Marcus let out a bellow of laughter. ‘He’s a gladiator. He could die in the ring tomorrow or the next day. He’s a slave and you are a fucking overfed, underworked lawyer. He wants to kill you, and what are they going to do to him if he does? It’s not a question of will I let him. Will you let him?’

Valerius nodded. ‘You’re right.’ He started to get up, but Marcus put a hand on his shoulder.

‘Don’t fight like a one-handed man, or a two-handed man. Fight like a killer.’

Serpentius heard Valerius laugh out loud, and wondered what the joke was. The Roman wouldn’t be laughing in another few minutes. He was tired of waiting. It was time to finish it.
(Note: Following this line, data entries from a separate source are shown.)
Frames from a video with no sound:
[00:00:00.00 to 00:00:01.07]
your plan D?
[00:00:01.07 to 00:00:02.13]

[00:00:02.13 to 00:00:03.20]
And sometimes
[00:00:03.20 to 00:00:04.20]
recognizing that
Valerius waited for the command. Think like a killer. Don’t think like a cripple. Think like the man who stood before the bridge at Colonia and dared Boudicca’s hordes to come to him. Think like the man who slaughtered the bastards by the dozen. He remembered the tattooed champions, tall and proud, who’d fallen before his sword. He remembered a man with burning eyes who ran a hundred paces to kill him, but had died under his shield. Think like a killer.

‘Ready.’

Before Serpentius could move he smashed the shield towards the Spaniard’s body with all his weight behind it and felt the satisfying crunch as the layers of seasoned ash hit solid flesh. If the shield had been equipped with a metal boss he might have disabled his opponent, and as Serpentius retired he kept up the onslaught, always following and never allowing him to set his feet for an attack. He knew he couldn’t maintain this pace for long, but it was enough for now to keep him on the run and make an occasional touch with point or edge. Batter forward with the shield to pull in Serpentius’s sword, then twist to attack from his undefended side. Always moving. Dictate. Cripple the bastard if you get the chance. No. Kill him if you get the chance.
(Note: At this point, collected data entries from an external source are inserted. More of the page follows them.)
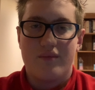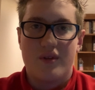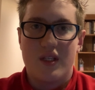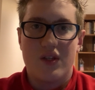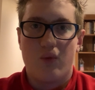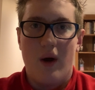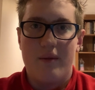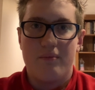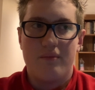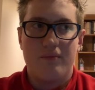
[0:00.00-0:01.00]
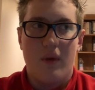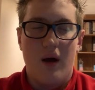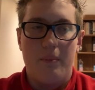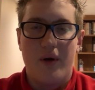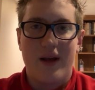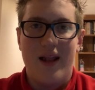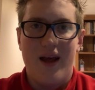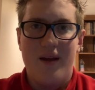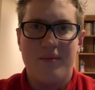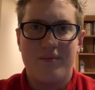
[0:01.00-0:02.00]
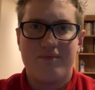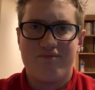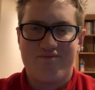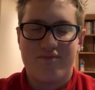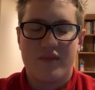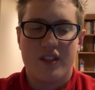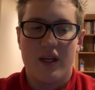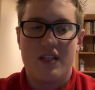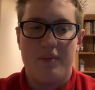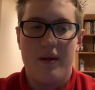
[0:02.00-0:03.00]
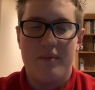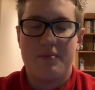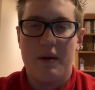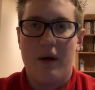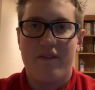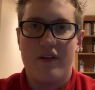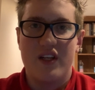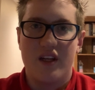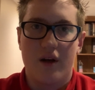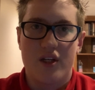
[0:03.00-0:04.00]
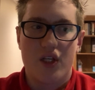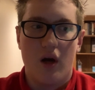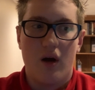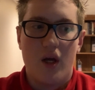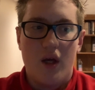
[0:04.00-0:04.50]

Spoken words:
since what? Bill Callahan? It's been about 15 years. So,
Serpentius was surprised by his opponent’s recovery, but not concerned. His feet would keep him out of serious trouble and he knew he was still going to win. A man carrying a shield had to tire before a man who didn’t. All he had to do was bide his time. He’d make the Roman pay for the bruises.
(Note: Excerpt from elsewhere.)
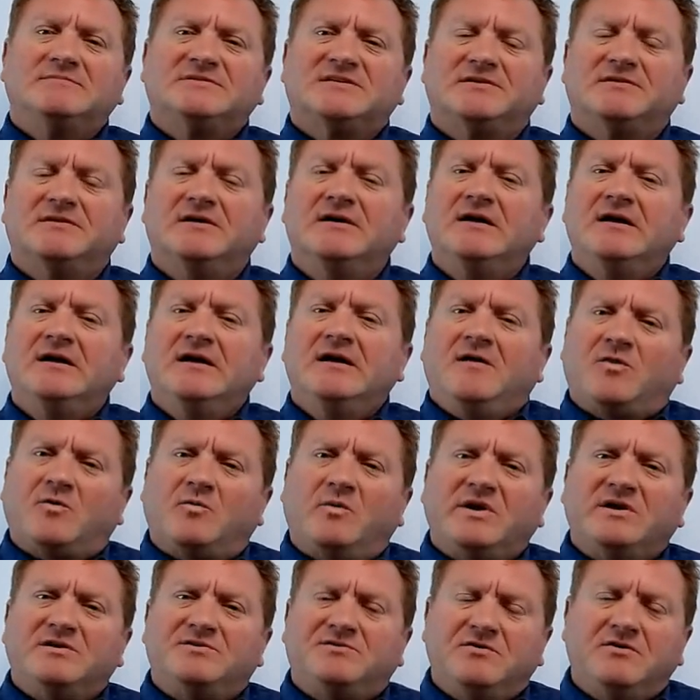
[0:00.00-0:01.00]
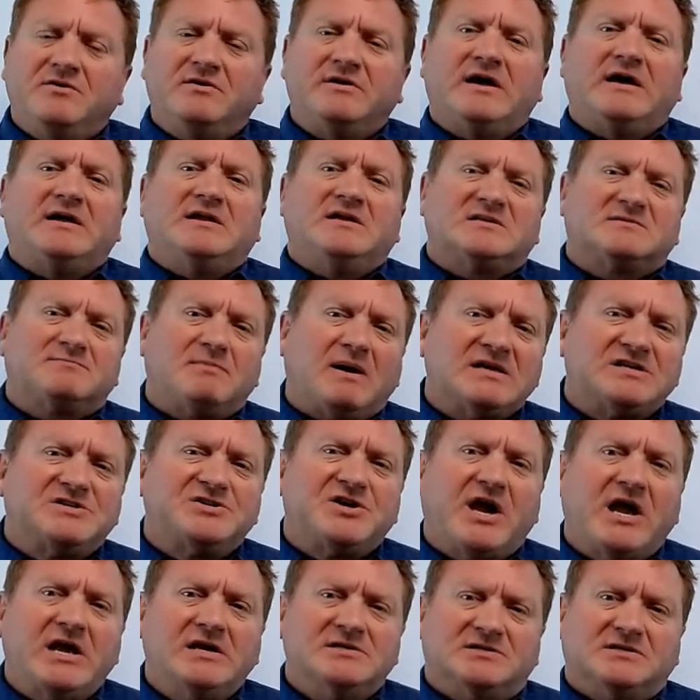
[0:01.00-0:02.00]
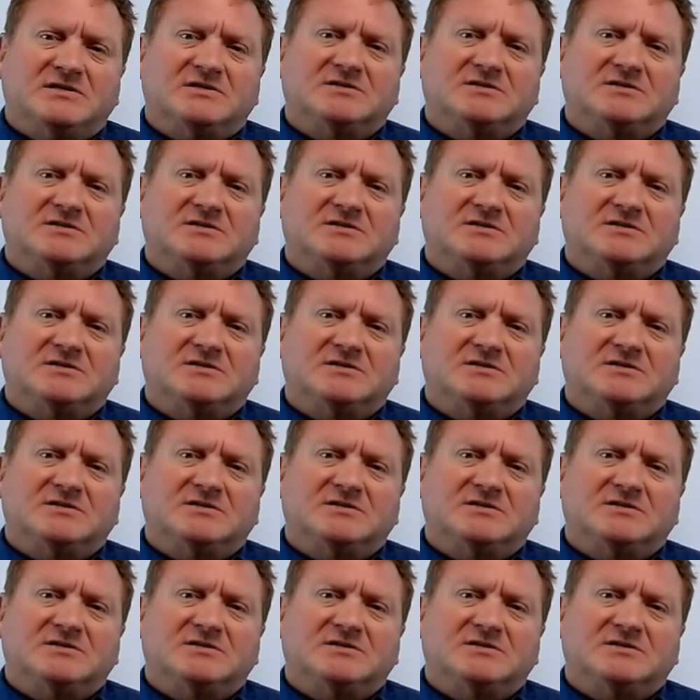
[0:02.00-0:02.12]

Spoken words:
And the way you do that is by changing.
But the Roman was turning out to be tougher than he’d thought. Valerius was still moving when Marcus called the next break, even though he could barely speak when the former gladiator came to stand at his side and he didn’t dare crouch in case he couldn’t get up again. Instead, he leaned on his shield like a drunkard.

‘Better,’ Marcus said. ‘You’re wearing him down.’

Valerius smiled at the joke, but it hurt his eyes. Dried sweat caked them as if he was staring out of a salt mask. Above, the sun beat down from a cloudless sky and his flesh felt as if it was on fire. ‘If I don’t finish it soon he’s going to kill me.’

‘Then finish it.’

From the word of command, Valerius attempted the same tactic as he had in the second session, but this time it was obvious to everyone watching that he was too slow. The other fights had come to a halt as the gladiators were drawn to the epic, mismatched contest between the crippled former tribune and the born killer who hated every Roman. They whispered bets to each other and no man put his money on Valerius except old Marcus, who accepted the odds with the distracted air of a gambler who knew he had already lost. You could almost feel sorry for him.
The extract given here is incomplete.